Data entries:
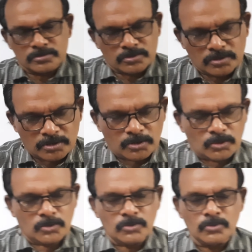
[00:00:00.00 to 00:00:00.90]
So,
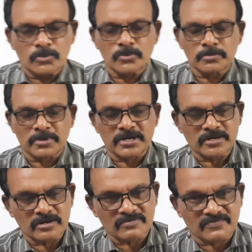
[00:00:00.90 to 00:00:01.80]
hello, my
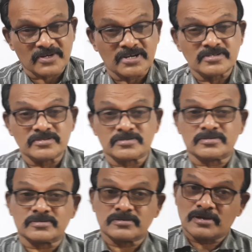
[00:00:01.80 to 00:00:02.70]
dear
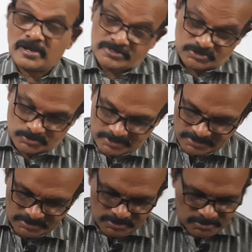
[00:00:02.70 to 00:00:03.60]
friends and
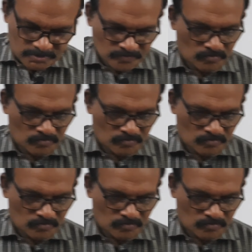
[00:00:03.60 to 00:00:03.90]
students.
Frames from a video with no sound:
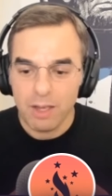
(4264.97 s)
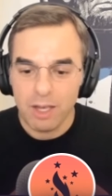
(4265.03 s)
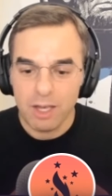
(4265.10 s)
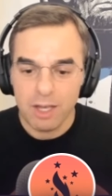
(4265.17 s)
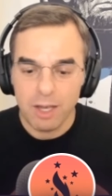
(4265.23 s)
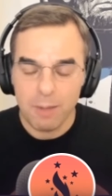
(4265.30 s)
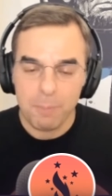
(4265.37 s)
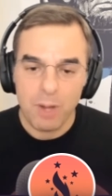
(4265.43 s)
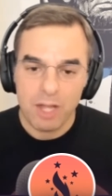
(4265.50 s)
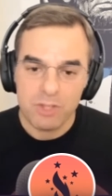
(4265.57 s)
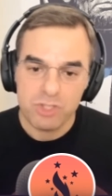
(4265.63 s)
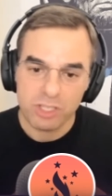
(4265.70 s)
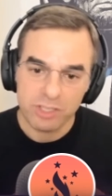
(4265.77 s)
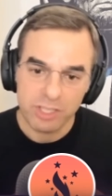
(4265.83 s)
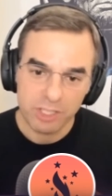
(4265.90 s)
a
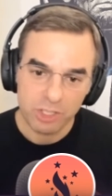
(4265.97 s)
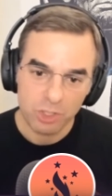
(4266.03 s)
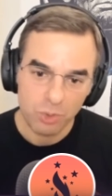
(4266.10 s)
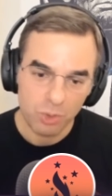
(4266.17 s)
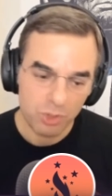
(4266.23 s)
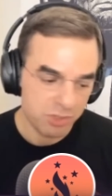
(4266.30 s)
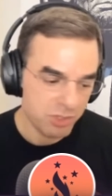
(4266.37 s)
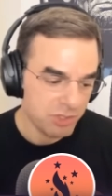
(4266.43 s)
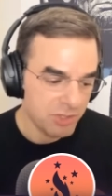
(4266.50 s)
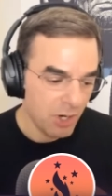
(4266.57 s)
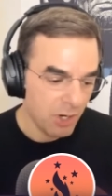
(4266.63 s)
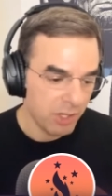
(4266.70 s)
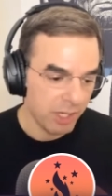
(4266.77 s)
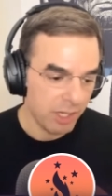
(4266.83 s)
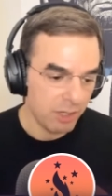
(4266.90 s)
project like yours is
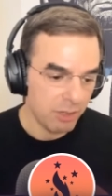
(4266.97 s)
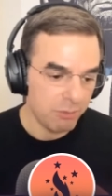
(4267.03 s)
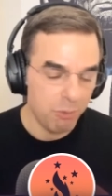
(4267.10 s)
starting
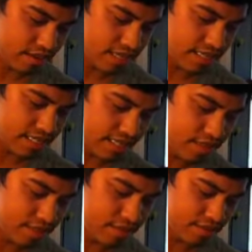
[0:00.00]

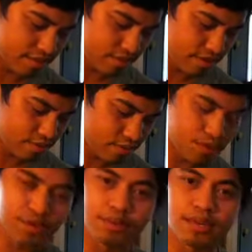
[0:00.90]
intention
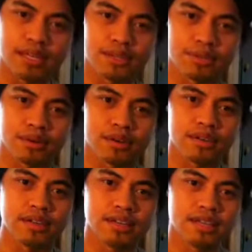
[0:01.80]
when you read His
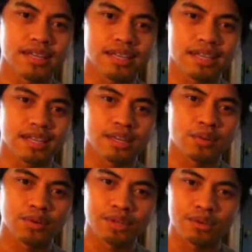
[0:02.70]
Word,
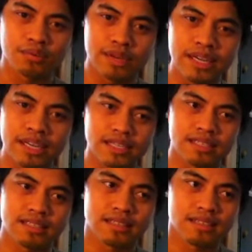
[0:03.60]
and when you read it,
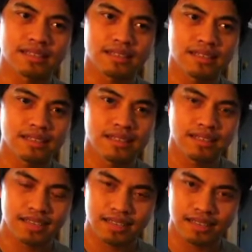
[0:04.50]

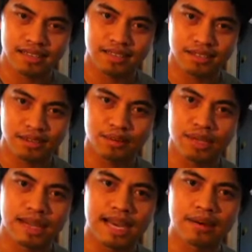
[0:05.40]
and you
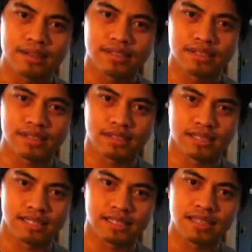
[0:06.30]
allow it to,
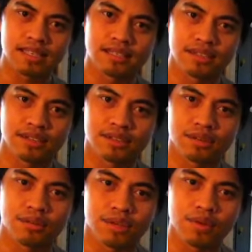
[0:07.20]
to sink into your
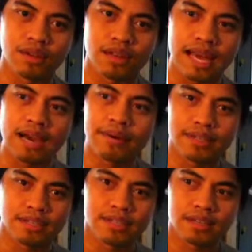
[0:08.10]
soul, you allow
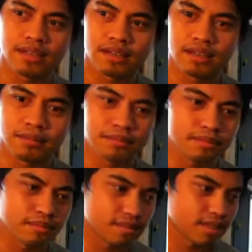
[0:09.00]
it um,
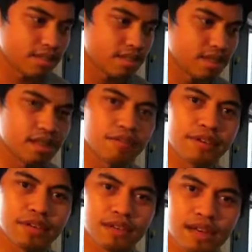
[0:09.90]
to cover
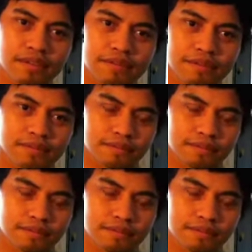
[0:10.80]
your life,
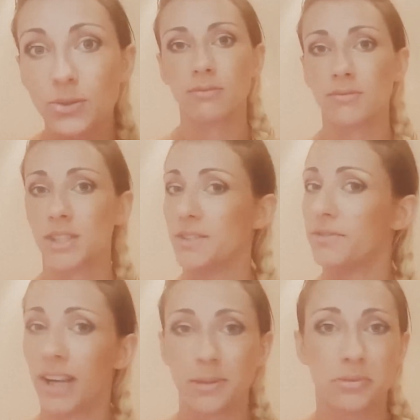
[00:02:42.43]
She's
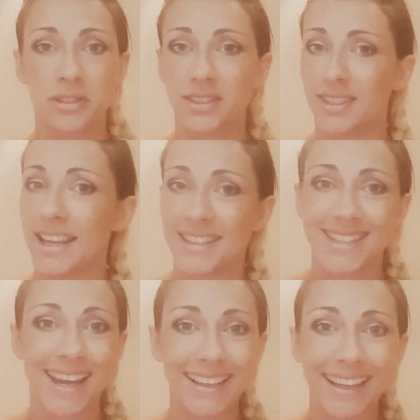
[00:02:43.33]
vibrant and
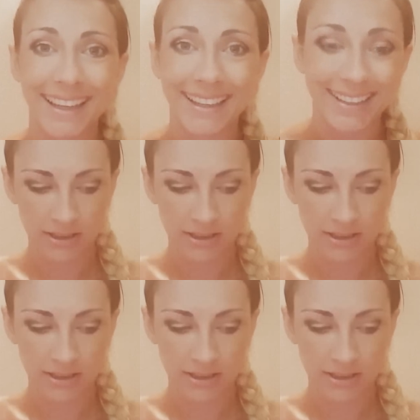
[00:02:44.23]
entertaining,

#### INSTRUCTIONS TO FOLLOW
Would you write out exactly the lines of the data from the one holding "Frames from a" to the final line, both included, with pictures left out?

#### RESULT
Frames from a video with no sound:
(4264.97 s)
(4265.03 s)
(4265.10 s)
(4265.17 s)
(4265.23 s)
(4265.30 s)
(4265.37 s)
(4265.43 s)
(4265.50 s)
(4265.57 s)
(4265.63 s)
(4265.70 s)
(4265.77 s)
(4265.83 s)
(4265.90 s)
a
(4265.97 s)
(4266.03 s)
(4266.10 s)
(4266.17 s)
(4266.23 s)
(4266.30 s)
(4266.37 s)
(4266.43 s)
(4266.50 s)
(4266.57 s)
(4266.63 s)
(4266.70 s)
(4266.77 s)
(4266.83 s)
(4266.90 s)
project like yours is
(4266.97 s)
(4267.03 s)
(4267.10 s)
starting
[0:00.00]

[0:00.90]
intention
[0:01.80]
when you read His
[0:02.70]
Word,
[0:03.60]
and when you read it,
[0:04.50]

[0:05.40]
and you
[0:06.30]
allow it to,
[0:07.20]
to sink into your
[0:08.10]
soul, you allow
[0:09.00]
it um,
[0:09.90]
to cover
[0:10.80]
your life,
[00:02:42.43]
She's
[00:02:43.33]
vibrant and
[00:02:44.23]
entertaining,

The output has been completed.